Try it: In this exercise, print only the lines of the records below from the one with "(1015.75 s)" through the one with "(1017.25 s)", inclusive. Pictures are not part of the copy.

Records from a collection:
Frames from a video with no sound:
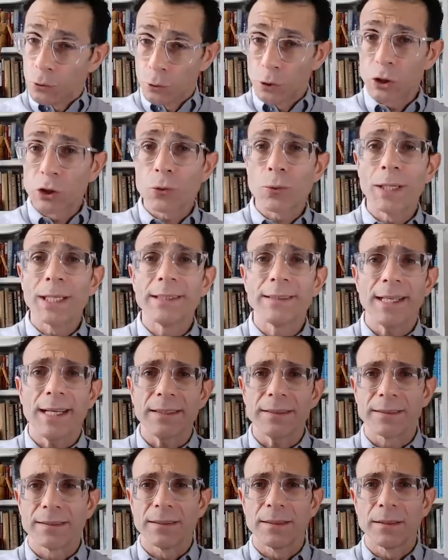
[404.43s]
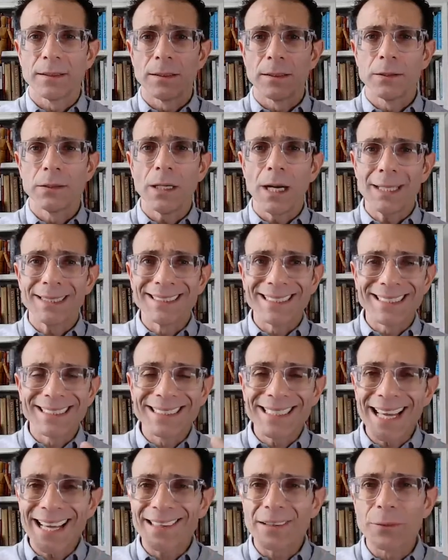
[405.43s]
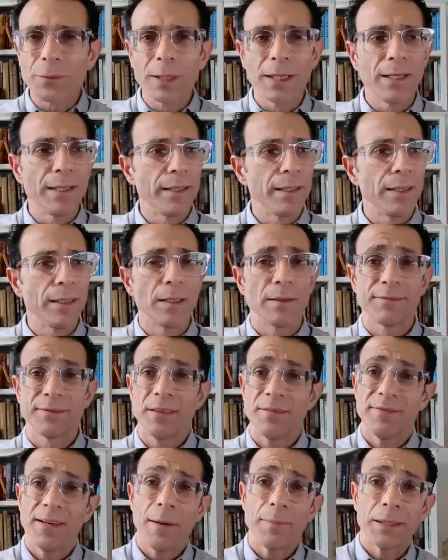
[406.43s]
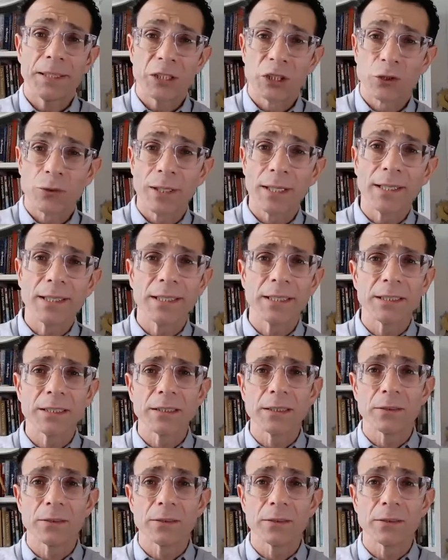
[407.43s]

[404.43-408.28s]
Do a shrink test to understand really if the fabric shrink,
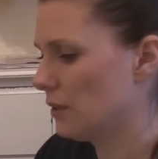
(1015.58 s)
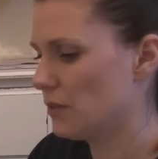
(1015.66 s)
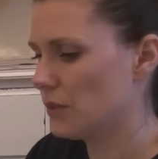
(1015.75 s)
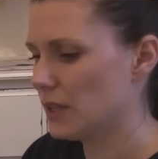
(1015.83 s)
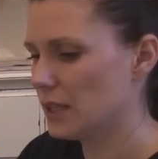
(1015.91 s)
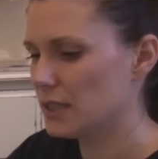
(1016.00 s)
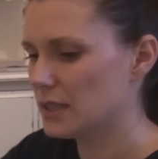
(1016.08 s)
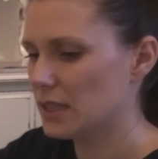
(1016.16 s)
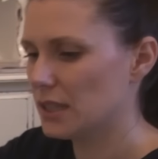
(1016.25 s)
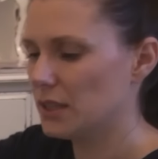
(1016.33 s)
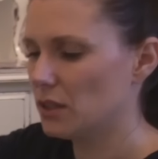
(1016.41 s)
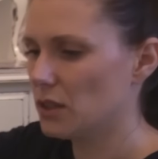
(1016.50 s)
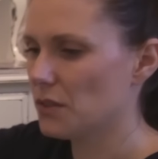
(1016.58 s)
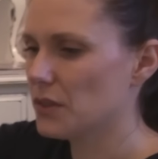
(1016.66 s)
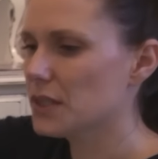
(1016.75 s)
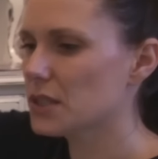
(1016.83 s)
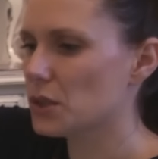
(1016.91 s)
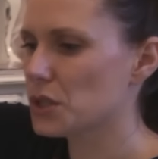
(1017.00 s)
These here,
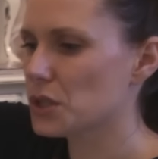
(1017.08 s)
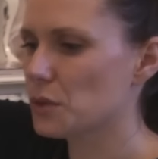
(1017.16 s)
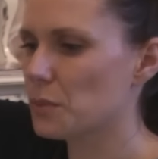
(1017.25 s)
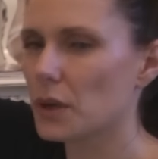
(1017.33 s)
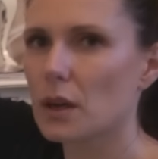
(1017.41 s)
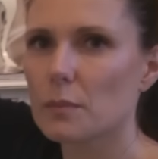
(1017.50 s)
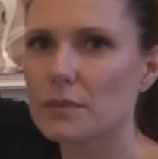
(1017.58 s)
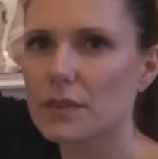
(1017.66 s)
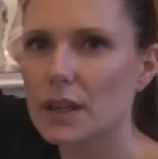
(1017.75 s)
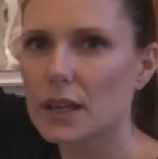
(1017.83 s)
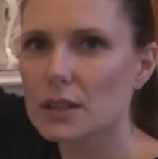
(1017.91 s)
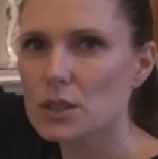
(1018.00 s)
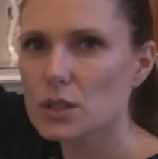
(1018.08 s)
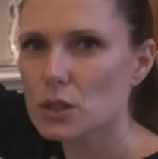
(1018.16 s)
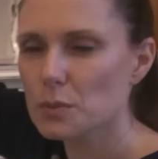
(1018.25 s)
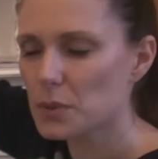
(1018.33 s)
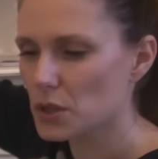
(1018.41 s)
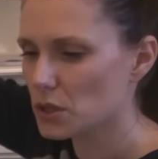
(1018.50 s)
these are super comfy and
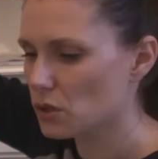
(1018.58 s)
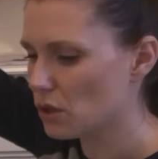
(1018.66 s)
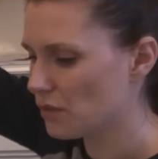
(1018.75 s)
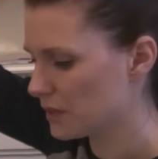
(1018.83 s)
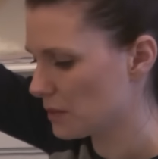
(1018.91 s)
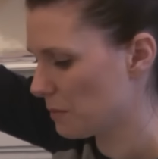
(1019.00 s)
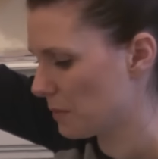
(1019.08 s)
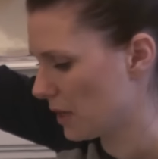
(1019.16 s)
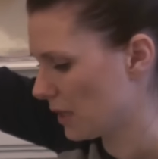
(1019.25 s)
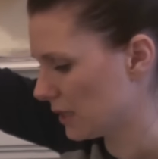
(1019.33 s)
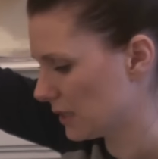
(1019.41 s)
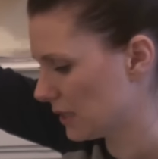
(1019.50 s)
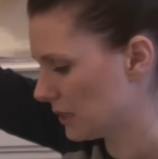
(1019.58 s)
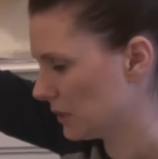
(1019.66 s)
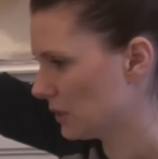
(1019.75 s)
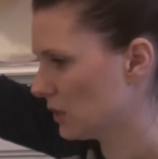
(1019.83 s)
super soft, but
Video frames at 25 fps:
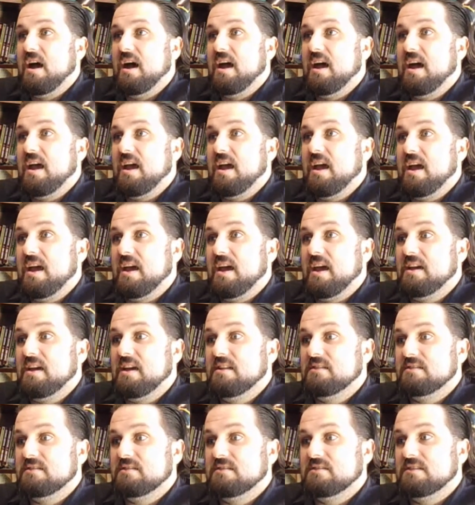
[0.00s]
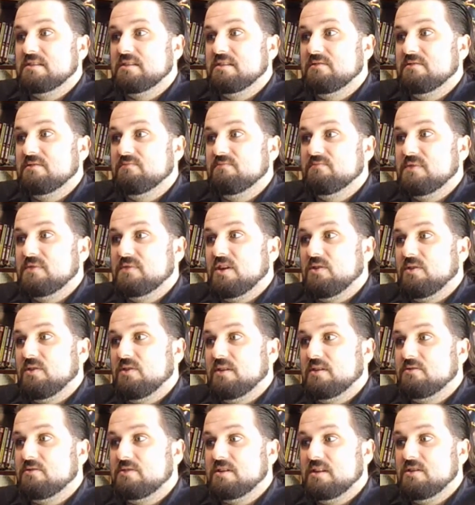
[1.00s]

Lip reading: and it'll get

Task output:
(1015.75 s)
(1015.83 s)
(1015.91 s)
(1016.00 s)
(1016.08 s)
(1016.16 s)
(1016.25 s)
(1016.33 s)
(1016.41 s)
(1016.50 s)
(1016.58 s)
(1016.66 s)
(1016.75 s)
(1016.83 s)
(1016.91 s)
(1017.00 s)
These here,
(1017.08 s)
(1017.16 s)
(1017.25 s)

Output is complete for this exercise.